HOW TO COMPLETE THIS TASK:
Every line below should come back exactly as written, though the pictures stay out.

EXERCISE INPUTS:
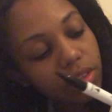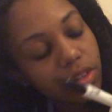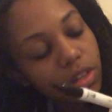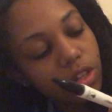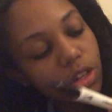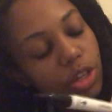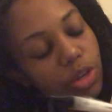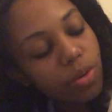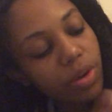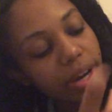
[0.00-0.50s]

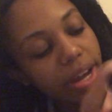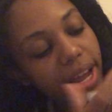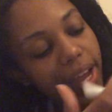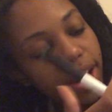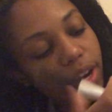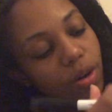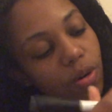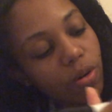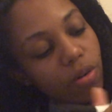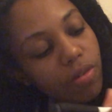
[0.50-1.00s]
an
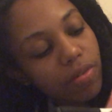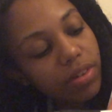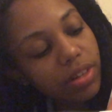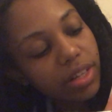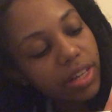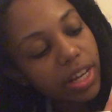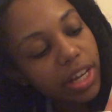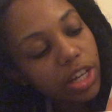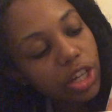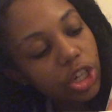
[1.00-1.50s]

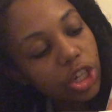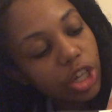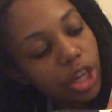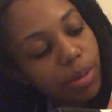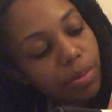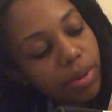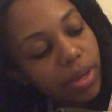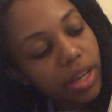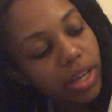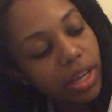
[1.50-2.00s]
oval-like shape
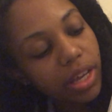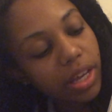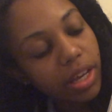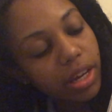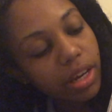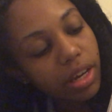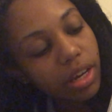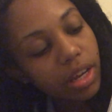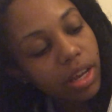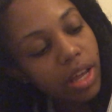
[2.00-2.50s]

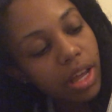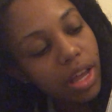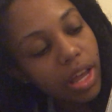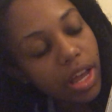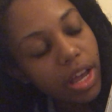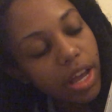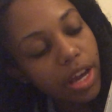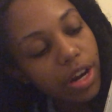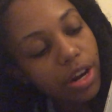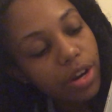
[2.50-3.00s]
again,
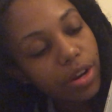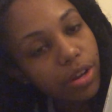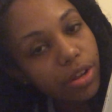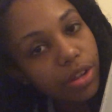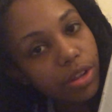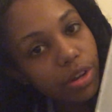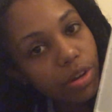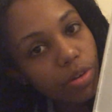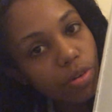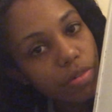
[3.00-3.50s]
and
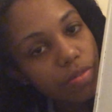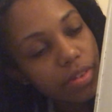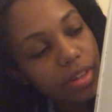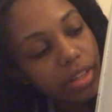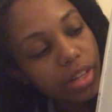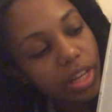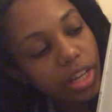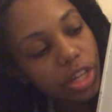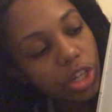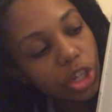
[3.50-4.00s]
another
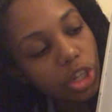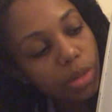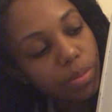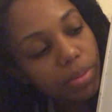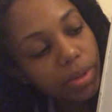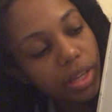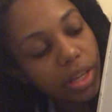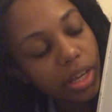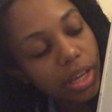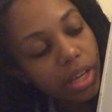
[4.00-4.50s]
oval-like shape
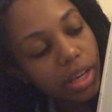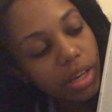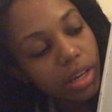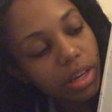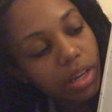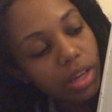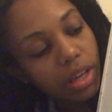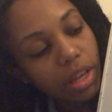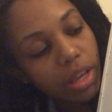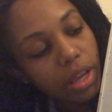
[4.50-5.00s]
again,
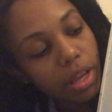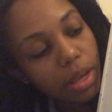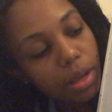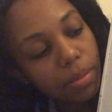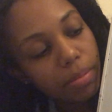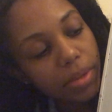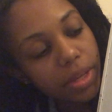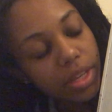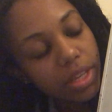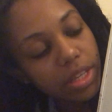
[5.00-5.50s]

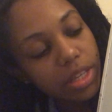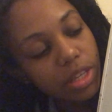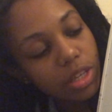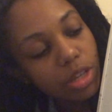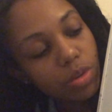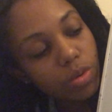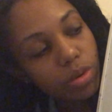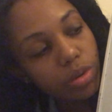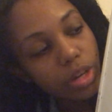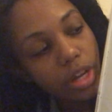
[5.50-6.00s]
because these
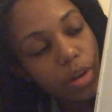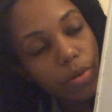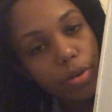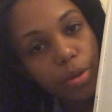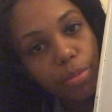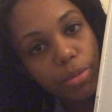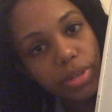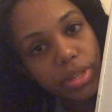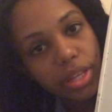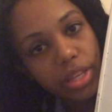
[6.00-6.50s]
will now
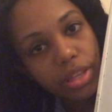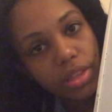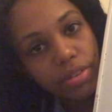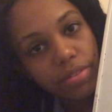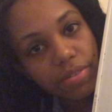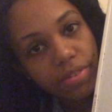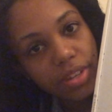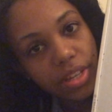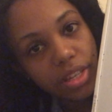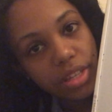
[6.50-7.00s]
represent the
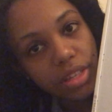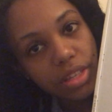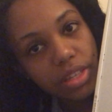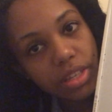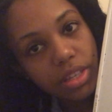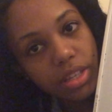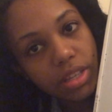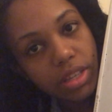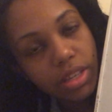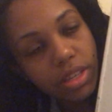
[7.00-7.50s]
feet.
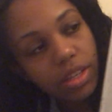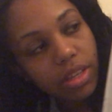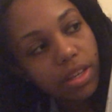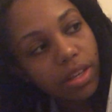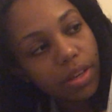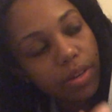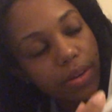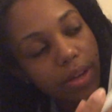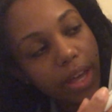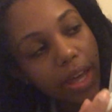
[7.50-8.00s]

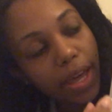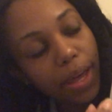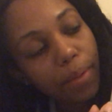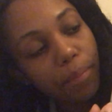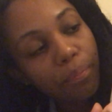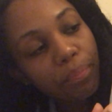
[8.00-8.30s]
Okay,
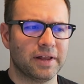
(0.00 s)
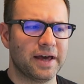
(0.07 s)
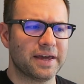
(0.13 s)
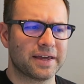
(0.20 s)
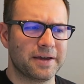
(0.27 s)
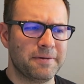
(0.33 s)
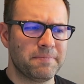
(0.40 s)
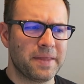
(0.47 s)

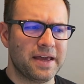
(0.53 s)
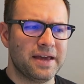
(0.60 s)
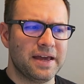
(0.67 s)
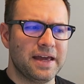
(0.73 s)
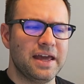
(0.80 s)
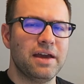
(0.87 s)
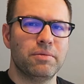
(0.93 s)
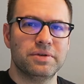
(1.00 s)
Like
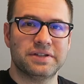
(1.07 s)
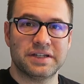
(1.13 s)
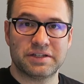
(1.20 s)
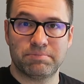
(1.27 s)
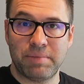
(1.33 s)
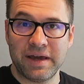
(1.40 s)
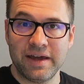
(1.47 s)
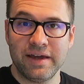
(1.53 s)
it was
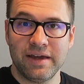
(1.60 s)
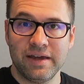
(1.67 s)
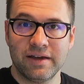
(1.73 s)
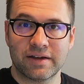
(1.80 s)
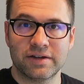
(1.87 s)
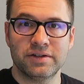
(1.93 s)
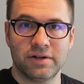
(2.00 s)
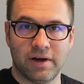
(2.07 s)
his pee,
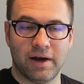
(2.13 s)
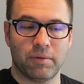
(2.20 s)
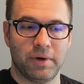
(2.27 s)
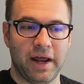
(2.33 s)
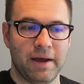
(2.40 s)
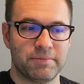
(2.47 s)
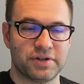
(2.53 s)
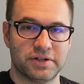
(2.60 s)
because you know when
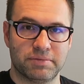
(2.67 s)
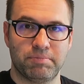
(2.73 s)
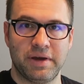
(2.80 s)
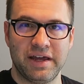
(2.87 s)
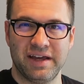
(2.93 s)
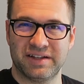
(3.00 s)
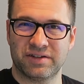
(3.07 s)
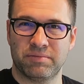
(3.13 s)
hamsters
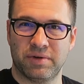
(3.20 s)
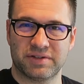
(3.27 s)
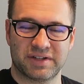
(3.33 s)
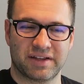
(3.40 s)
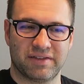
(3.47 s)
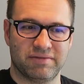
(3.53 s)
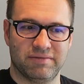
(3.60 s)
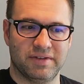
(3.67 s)
pee, it's almost
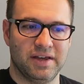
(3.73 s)
like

SOLUTION FOR THIS TASK:
[0.00-0.50s]

[0.50-1.00s]
an
[1.00-1.50s]

[1.50-2.00s]
oval-like shape
[2.00-2.50s]

[2.50-3.00s]
again,
[3.00-3.50s]
and
[3.50-4.00s]
another
[4.00-4.50s]
oval-like shape
[4.50-5.00s]
again,
[5.00-5.50s]

[5.50-6.00s]
because these
[6.00-6.50s]
will now
[6.50-7.00s]
represent the
[7.00-7.50s]
feet.
[7.50-8.00s]

[8.00-8.30s]
Okay,
(0.00 s)
(0.07 s)
(0.13 s)
(0.20 s)
(0.27 s)
(0.33 s)
(0.40 s)
(0.47 s)

(0.53 s)
(0.60 s)
(0.67 s)
(0.73 s)
(0.80 s)
(0.87 s)
(0.93 s)
(1.00 s)
Like
(1.07 s)
(1.13 s)
(1.20 s)
(1.27 s)
(1.33 s)
(1.40 s)
(1.47 s)
(1.53 s)
it was
(1.60 s)
(1.67 s)
(1.73 s)
(1.80 s)
(1.87 s)
(1.93 s)
(2.00 s)
(2.07 s)
his pee,
(2.13 s)
(2.20 s)
(2.27 s)
(2.33 s)
(2.40 s)
(2.47 s)
(2.53 s)
(2.60 s)
because you know when
(2.67 s)
(2.73 s)
(2.80 s)
(2.87 s)
(2.93 s)
(3.00 s)
(3.07 s)
(3.13 s)
hamsters
(3.20 s)
(3.27 s)
(3.33 s)
(3.40 s)
(3.47 s)
(3.53 s)
(3.60 s)
(3.67 s)
pee, it's almost
(3.73 s)
like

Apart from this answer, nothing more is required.